§ **YOUR GOAL**
Task for the records below: please copy exactly, and only, the lines from the one containing "[0:00.00-0:00.90]" to the last line, both included, leaving out the pictures.

======== RAW DATA

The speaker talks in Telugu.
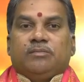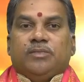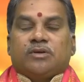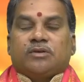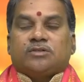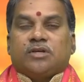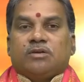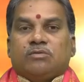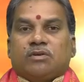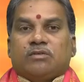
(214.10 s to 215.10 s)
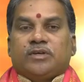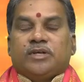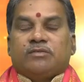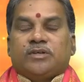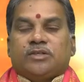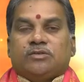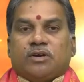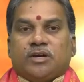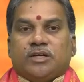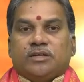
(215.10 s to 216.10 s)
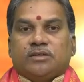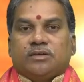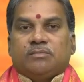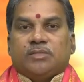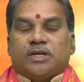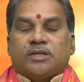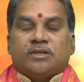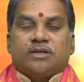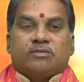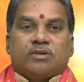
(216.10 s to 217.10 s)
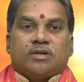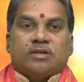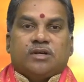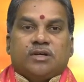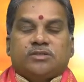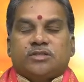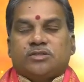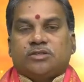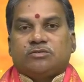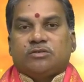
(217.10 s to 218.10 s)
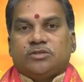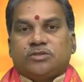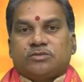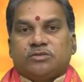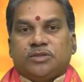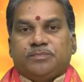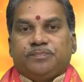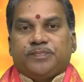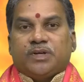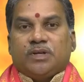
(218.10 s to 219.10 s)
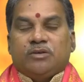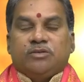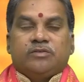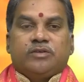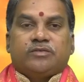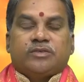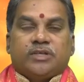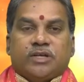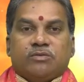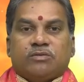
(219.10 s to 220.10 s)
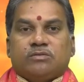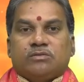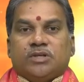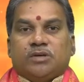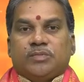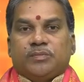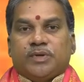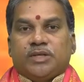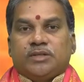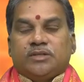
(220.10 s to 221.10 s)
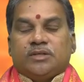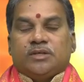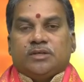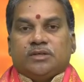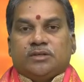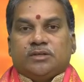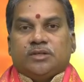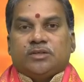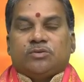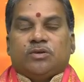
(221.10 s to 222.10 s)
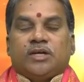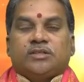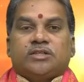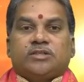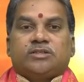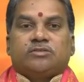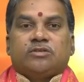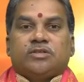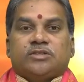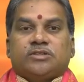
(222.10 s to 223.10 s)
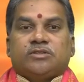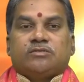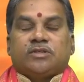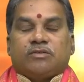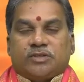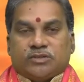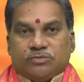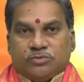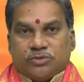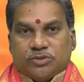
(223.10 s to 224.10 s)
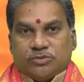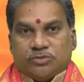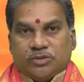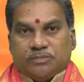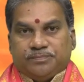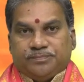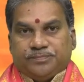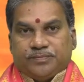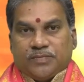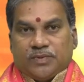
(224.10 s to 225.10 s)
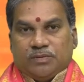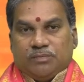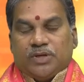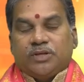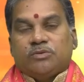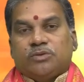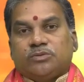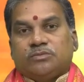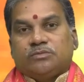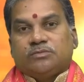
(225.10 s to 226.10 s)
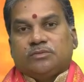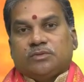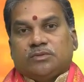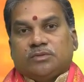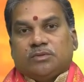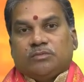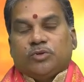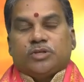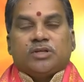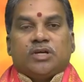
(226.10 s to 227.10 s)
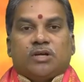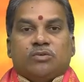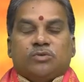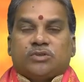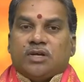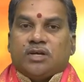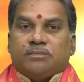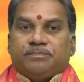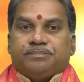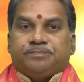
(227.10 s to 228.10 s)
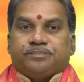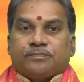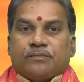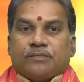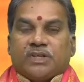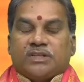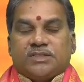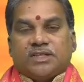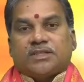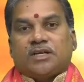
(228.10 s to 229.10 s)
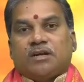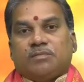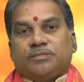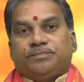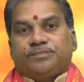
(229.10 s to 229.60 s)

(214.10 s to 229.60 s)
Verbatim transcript: మీ యొక్క సానుకూలమైనటువంటి ధోరణి మరి అందరినీ కూడా ఆశ్చర్యచకితులను చేస్తుంది అనూహ్యమైనటువంటి ధనయోగం మిమ్మల్ని ఎంతో ఆశ్చర్యచకితులను చేసేటువంటి అవకాశం గోచరిస్తోంది మరి ఈరోజు ముఖ్యంగా నూతన క్షేత్ర లాభం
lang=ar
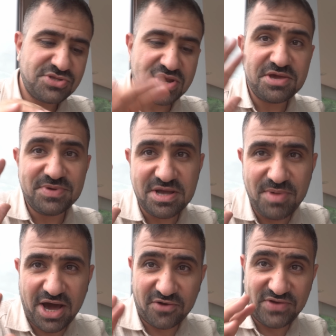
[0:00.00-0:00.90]
تركيبتها
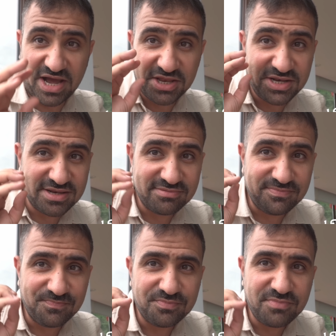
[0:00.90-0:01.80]
ما اعرف لكن
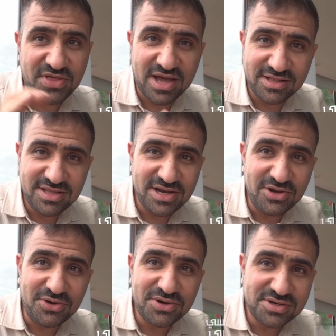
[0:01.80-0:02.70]
مذاق الدهن
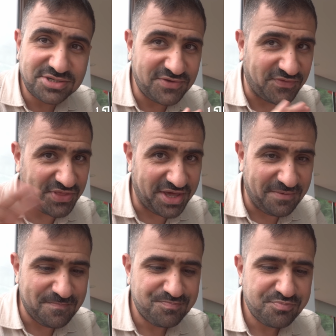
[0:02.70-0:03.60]
الحر شيء فظيع
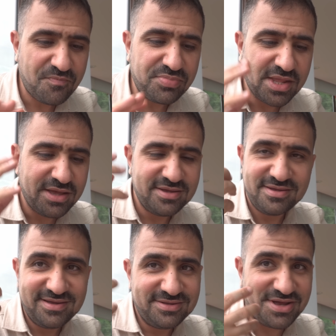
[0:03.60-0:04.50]

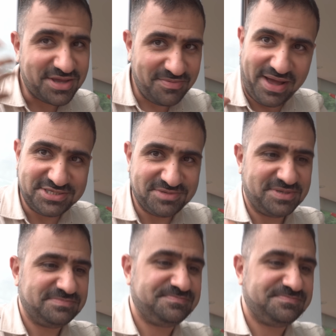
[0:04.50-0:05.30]
تركيبه عجيبه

================

§ **TASK RESPONSE**
[0:00.00-0:00.90]
تركيبتها
[0:00.90-0:01.80]
ما اعرف لكن
[0:01.80-0:02.70]
مذاق الدهن
[0:02.70-0:03.60]
الحر شيء فظيع
[0:03.60-0:04.50]

[0:04.50-0:05.30]
تركيبه عجيبه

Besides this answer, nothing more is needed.